On December 29, Bill Paganetti died in Reno. He was 85 years old.
Dozens, if not hundreds, of articles have been written about his passing, career, and family, and the history of the casinos he co-founded and their impact on the casino industry in northern Nevada. The articles all state that family and family values were the core of his philosophy of living and operating a casino. In the casino world of northern Nevada, he was somewhat of a legend. Paganetti is also noted for the freestanding Peppermill restaurant on the Las Vegas Strip.
For the last 50 years, the Las Vegas Peppermill has been a popular restaurant and lounge, a meeting place for locals and celebrities. According to Wikipedia, Frank Sinatra, Elvis Presley, Jerry Lewis, Debbie Reynolds, Quentin Tarantino, Penn Jillette, and others socialized in the restaurant and lounge. The Peppermill also appeared in films and television programs, including The Cotton Club, Showgirls, Casino, The Trust, “CSI,” “No Reservations with Anthony Bourdain,” and “Comedians in Cars Getting Coffee.”
A standalone restaurant on the Las Vegas Strip that has outlasted most of its resort neighbors for 50 years is without a precedent or equal. Distinctiveness is, in part, the reason for the success of Paganetti and his casinos. They weren’t just copies of other casinos. In 1971, Bill and his partner Nat Caraselli opened a restaurant on the south side of Reno, the Peppermill Coffee Shop and Lounge. For eight years, it was just a coffee shop. But in 1979, the two took on two more partners, the Seeno brothers, and added gaming. The brothers’ expertise helped the Peppermill at every stage of the company’s growth. The Seenos were second-generation builders from California and their knowledge of contracting, construction costs, and financing were essential elements in the expansion of the company.
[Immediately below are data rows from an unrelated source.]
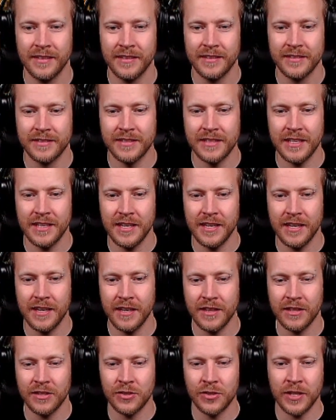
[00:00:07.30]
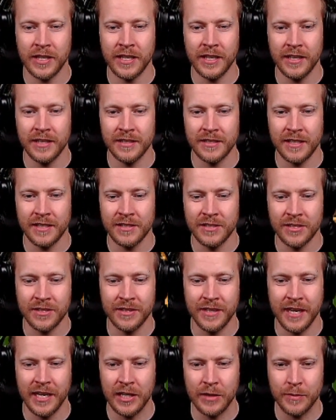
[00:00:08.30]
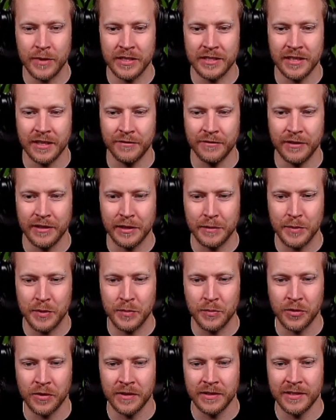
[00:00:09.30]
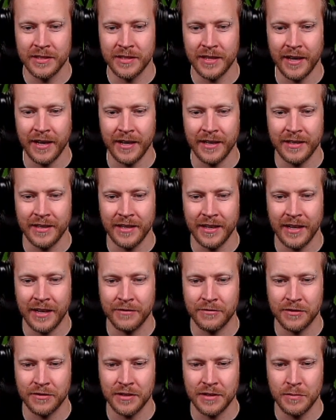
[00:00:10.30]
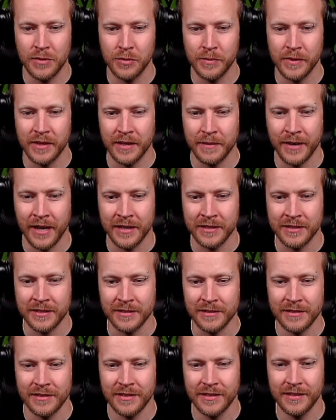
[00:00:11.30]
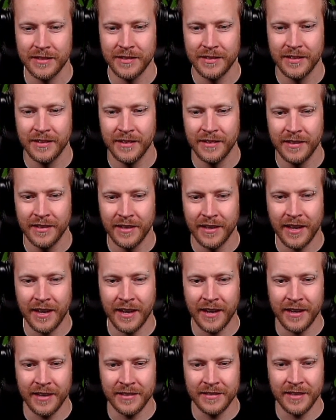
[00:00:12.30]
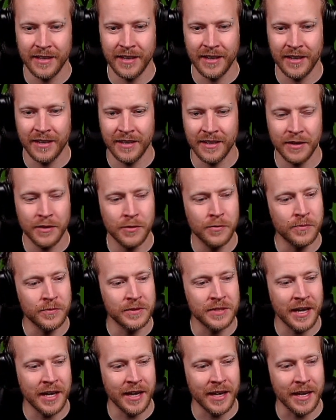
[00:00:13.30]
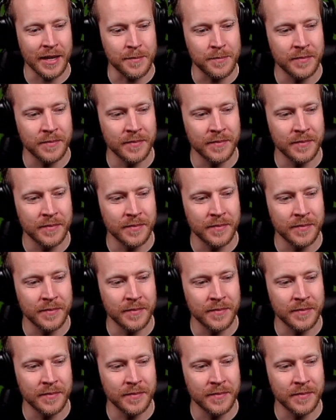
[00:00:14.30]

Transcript: See, the trick is I start hating myself a little bit more inside every moment that passes. And uh, over time,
In 1979, the Peppermill Coffee Shop and Lounge added a few slot machines. The next year the property became a full-fledged casino. It has been growing ever since. What accounts for its success? It had a solid management structure; the four owners sat as a board of directors and there was a team of professional managers. The managers were allowed to manage, but had to get the board’s approval for anything major, and the board required detailed plans, costs, and returns on investment. It was not a one-man band or a cowboy outfit.
The Peppermill stayed close to its coffee-shop roots, concentrating on serving the best food possible with service at the same standards. It also excelled in slot performance and for that, Paganetti gets the credit. Bill learned slots and slot analysis. Because he was conversant with mathematics, he was better at understanding the slot floor than nearly any other owner in the business. Peppermill’s slots were liberal and gave players a good bang for their buck. The slots complemented the food; people came to eat, but stayed to gamble.
Peppermill is also known for its distinctive interior design and décor. Together with the architect Peter Wilday, the property created its own individual, indeed unusual, identity. Later the property added to its interior design with living art. Once a year for a long time, a team of photographers traveled the world to capture photographs and videos of scenes from nature. Beautifully filmed, those living art pieces are featured through the property on video screens, with the images changing often. Those displays turned the property into a virtual travel museum, in which diners and gamblers could travel the world by just walking the property. The costs of the project ran in the millions of dollars. But it added an element to the décor that differentiated the Peppermill from other casinos and not just in Reno, but everywhere.
People say that Bill Paganetti changed the landscape of gaming in Reno. In a sense he did. Together with the Atlantis, Bill and his partners moved the center of gaming from the traditional downtown core to the southern neighborhoods. The Peppermill and Atlantis thrive on the tourists who fill their hotels, but their bread-and-butter business comes from people who live in the area. Peppermill has kept its restaurants and slot machines full with locals and parking is the secret. Peppermill and Atlantis have thousands of surface-level parking spaces. The downtown properties have limited parking and that is in tight and difficult-to-use parking garages.
Bill Paganetti’s contribution was good food, liberal slots, and plentiful, convenient, and free parking. Bill and his partners built something truly different and unique. The Peppermill is the Peppermill and no one walks around the place wondering which casino it is; the colors, the moving, almost breathing, scenes from nature, and other elements in the décor are not found anywhere else. But it was not done with pure singular genius. Peppermill is the work of a team that includes the board of directors and the managers. It is also the work of careful planning, detailed analysis and a commitment to its original principles: good food and good service. If Bill Paganetti had a genius, it might just have been in his choice of partners and his willingness to listen, adapt, and be different.